Titles: A Great and Terrible Beauty, Rebel Angels, Sweet Far Thing
Author: Libba Bray
Publisher: Delacorte Press; Copyright: 2003, 2006, 2007
Pages: 403, 560, 832
For Ages: 12 and up
Rating: ***, ****, *** ½
It’s 1895 and 16-year-old British Gemma Doyle hates that her mother won’t let her go to London for the Fall season. Gemma’s dying to grow up and can’t understand why mother seems content to keep Gemma “safe” and stuck in Bombay, India. “I hate you!” is the last thing she says to her before the two are separated and Gemma has a vision of the murder of her mother, a murder that really happens across town.
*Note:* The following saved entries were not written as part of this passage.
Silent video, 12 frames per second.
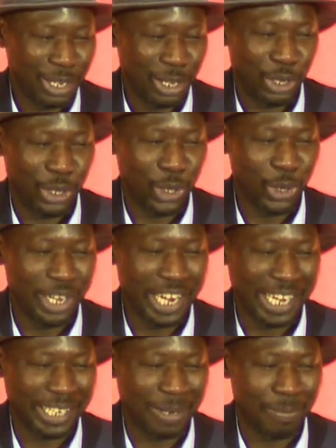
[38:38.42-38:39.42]

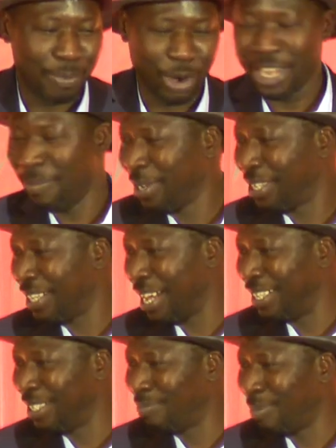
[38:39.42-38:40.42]
Urinating prohibited at
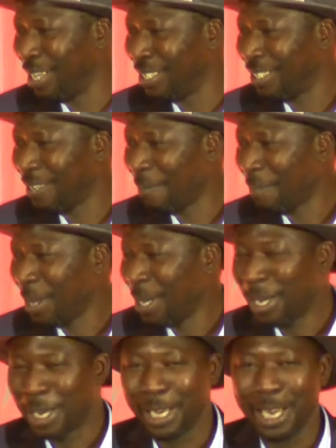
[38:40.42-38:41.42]
this place.
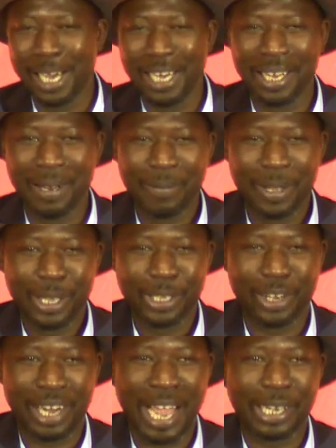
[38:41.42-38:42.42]
Clearly, the
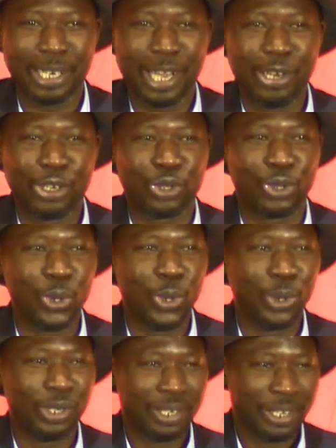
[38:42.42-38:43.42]
writer
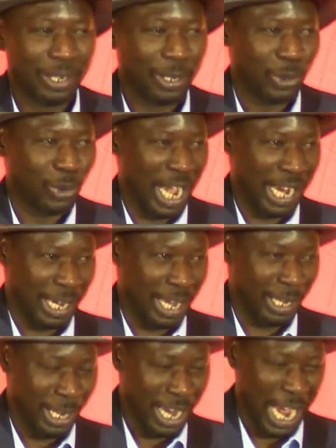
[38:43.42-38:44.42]
understood to write
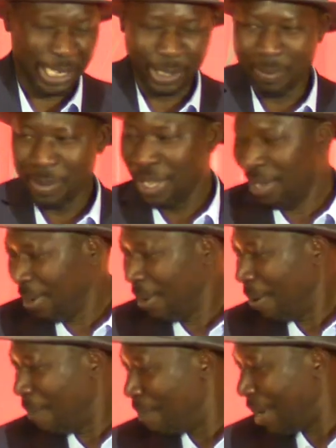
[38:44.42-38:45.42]
in Ajami
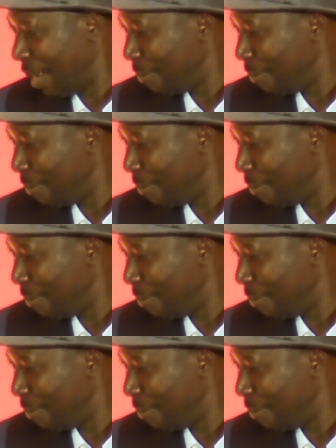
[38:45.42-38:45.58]
might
Gemma’s finally got her wish, she’s in England at Spence Academy for Young Women preparing for the London season, and all she wants is to have her mother back and be rid of the power of visions she seems to have. As Gemma finds her way through the complicated social network of Spence girls, she comes to terms with her power and what really happened to her mother. A Great and Terrible Beauty is an excellent tale of Victorian historical fiction combined with girl-power mysticism that seems to finish without the ending it promises.
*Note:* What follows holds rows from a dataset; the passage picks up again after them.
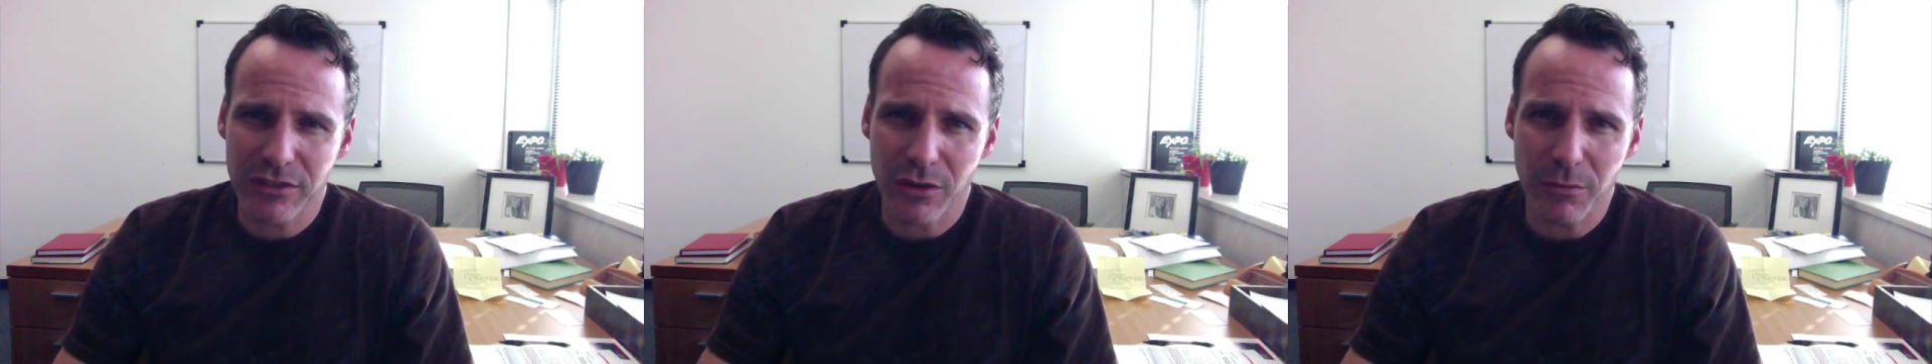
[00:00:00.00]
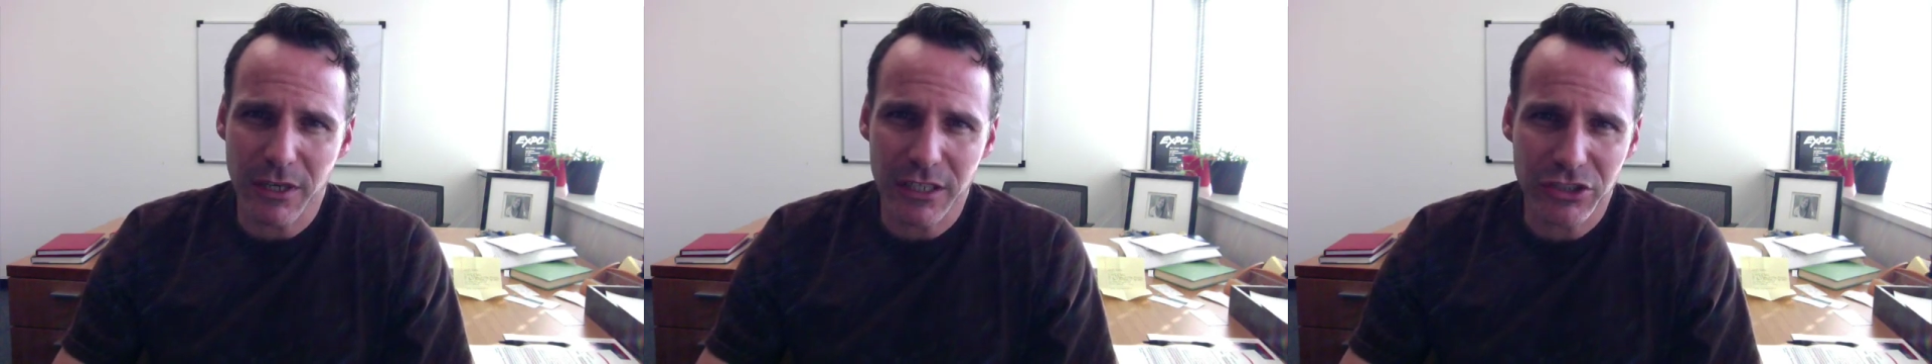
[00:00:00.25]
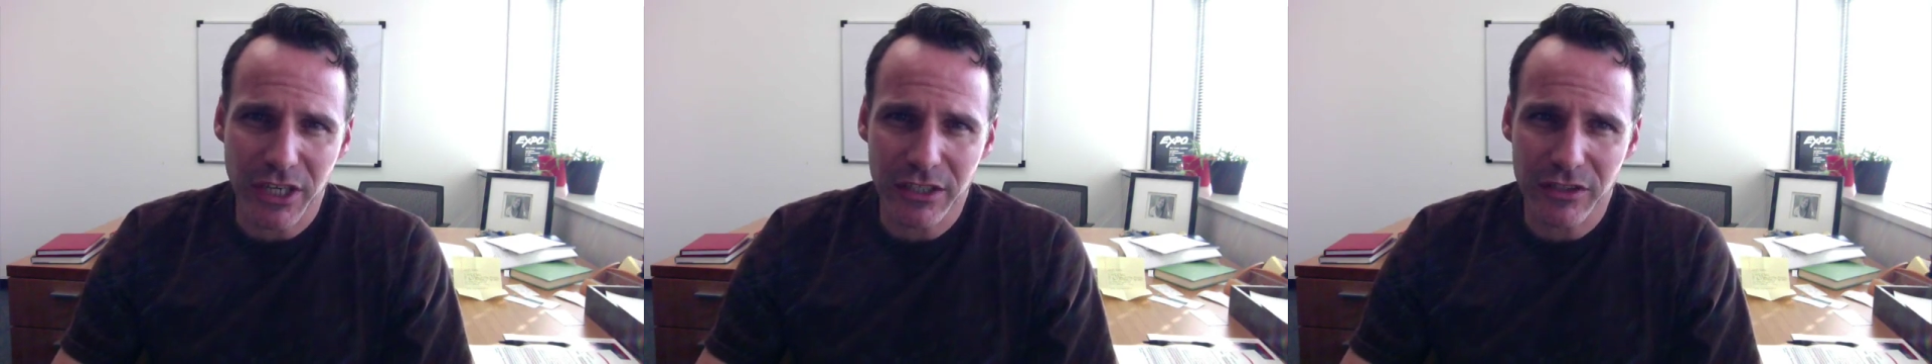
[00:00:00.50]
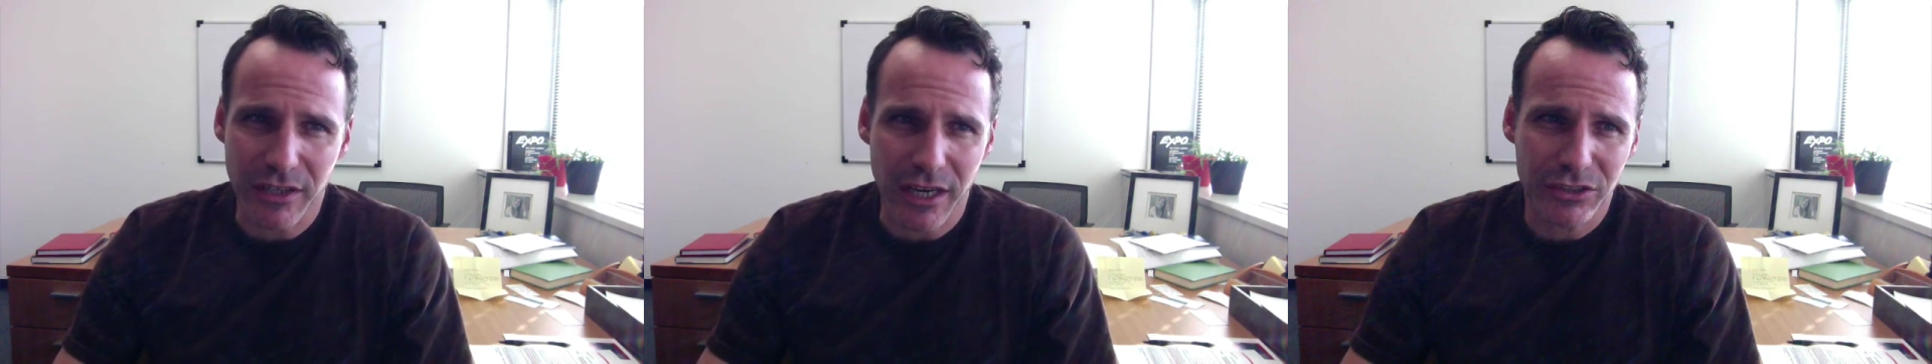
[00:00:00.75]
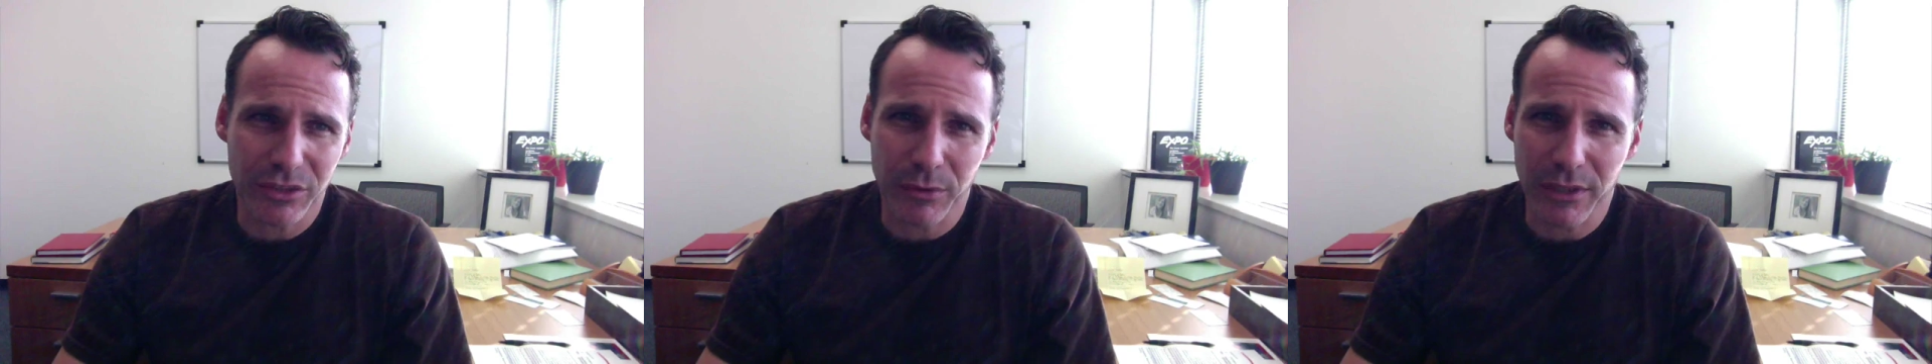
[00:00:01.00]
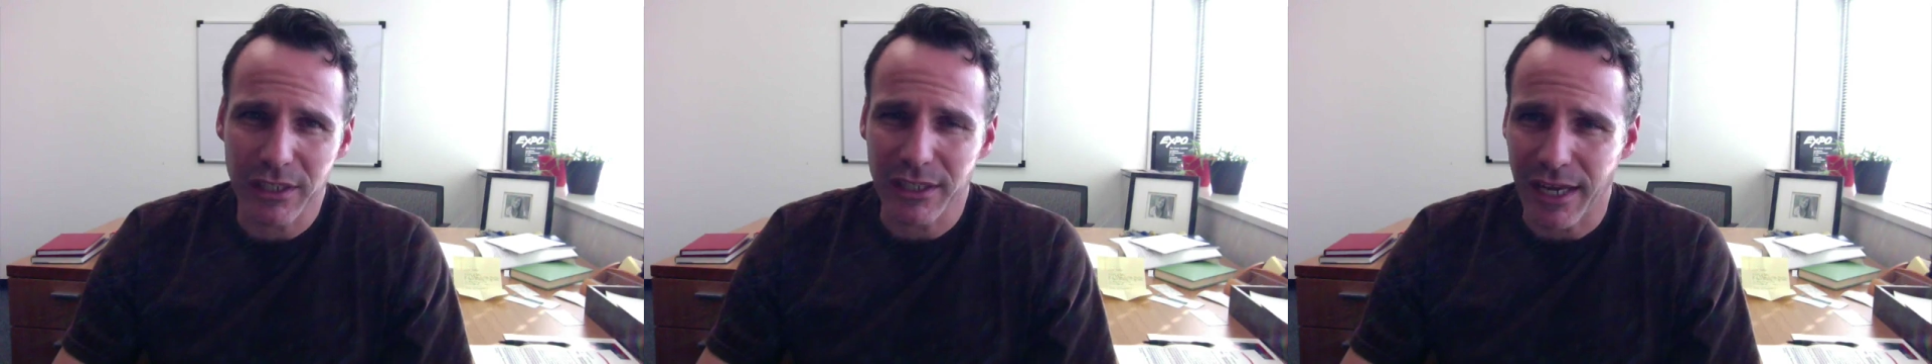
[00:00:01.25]
so many changes. I actually
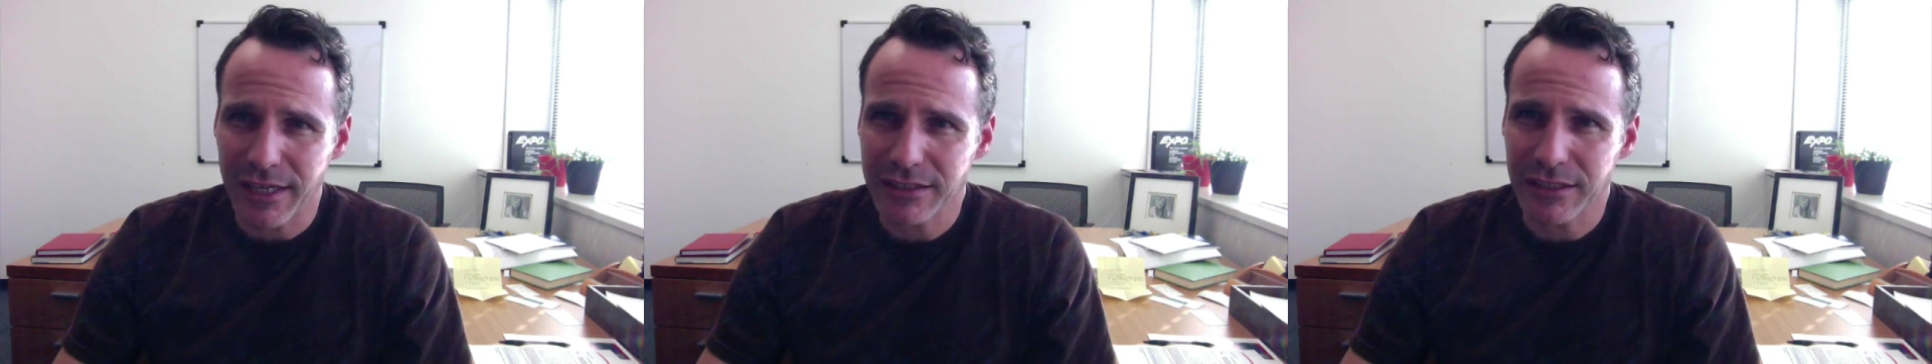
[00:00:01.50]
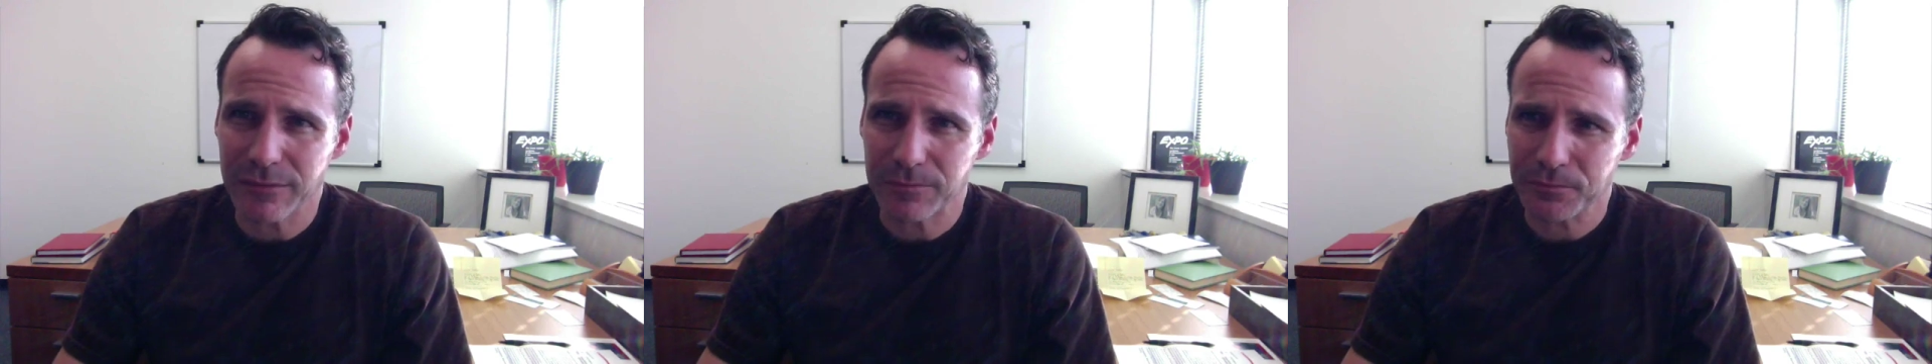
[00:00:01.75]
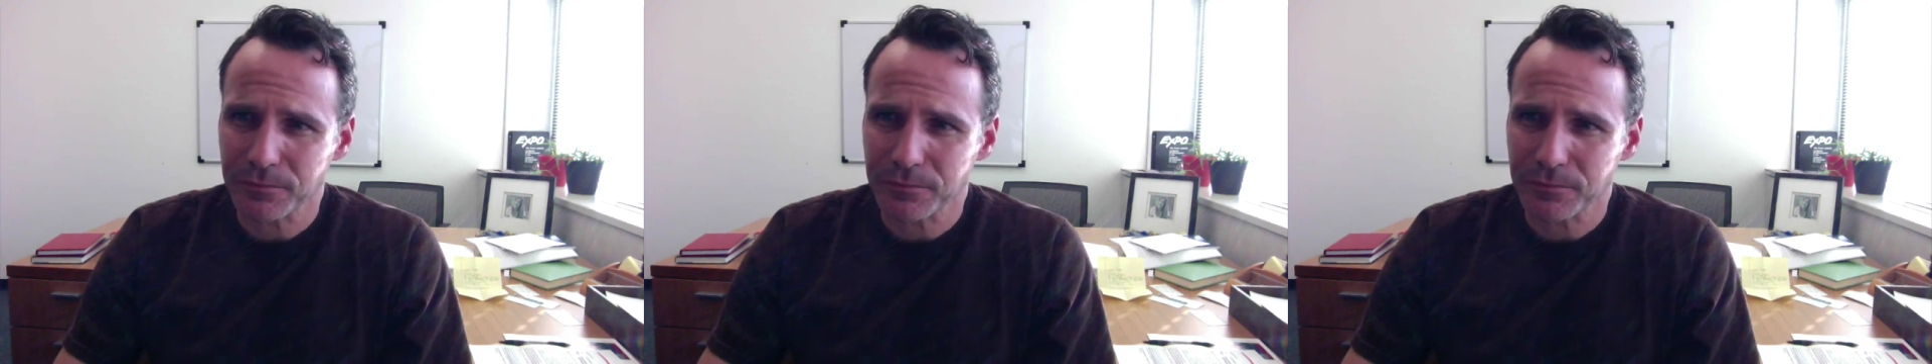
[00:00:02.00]
really liked it.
It turns out the second book, Rebel Angels, is that awesome 560-page ending. I’m not going to say anymore about Rebel Angels or I’m afraid I’ll spoil the plot for you.
I would have been happy if the series ended with Rebel Angels. Instead, Libba Bray reopens the ending of that book and explores just what exactly happened. Sweet Far Thing crept along at first for me, setting up obstacles in front of its heroines. I kept reading because I love Bray’s writing style and enjoyed the more romantic parts of Gemma’s new budding relationship. Then halfway through the story I was totally sucked in again and couldn’t put the book down until the very last page.